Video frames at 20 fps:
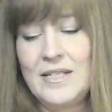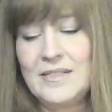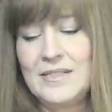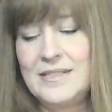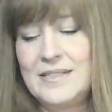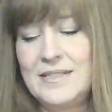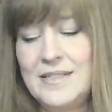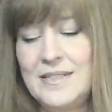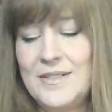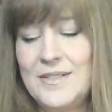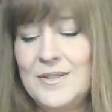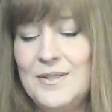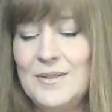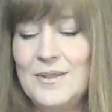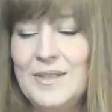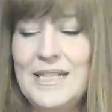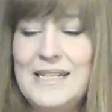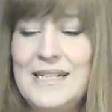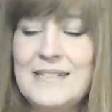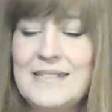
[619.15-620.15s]
So
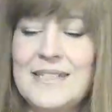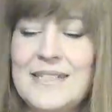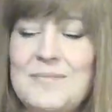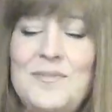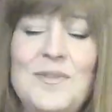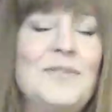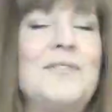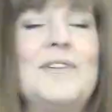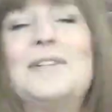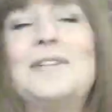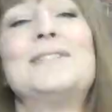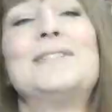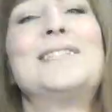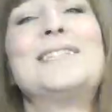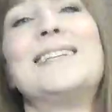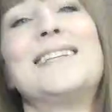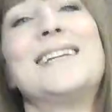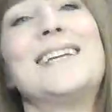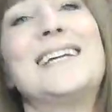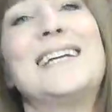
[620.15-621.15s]
let's move on
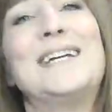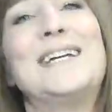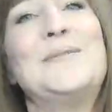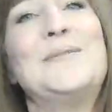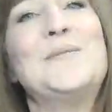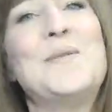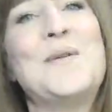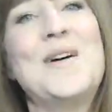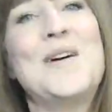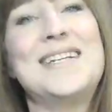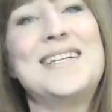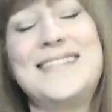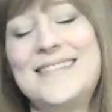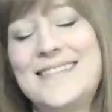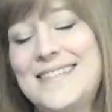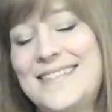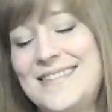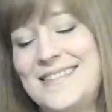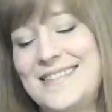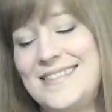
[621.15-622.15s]
to the King of
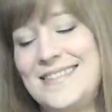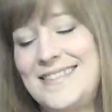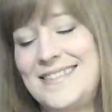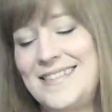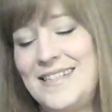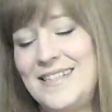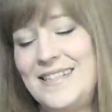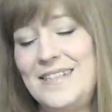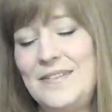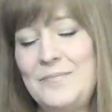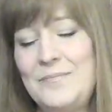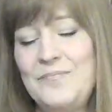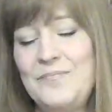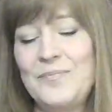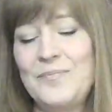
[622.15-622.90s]
Wands and see.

▶ [WHAT THE TASK REQUIRES] Start at the first line and set down all of the data exactly, passing over the pictures.

▶ [RESULT OF THIS EXERCISE]
Video frames at 20 fps:
[619.15-620.15s]
So
[620.15-621.15s]
let's move on
[621.15-622.15s]
to the King of
[622.15-622.90s]
Wands and see.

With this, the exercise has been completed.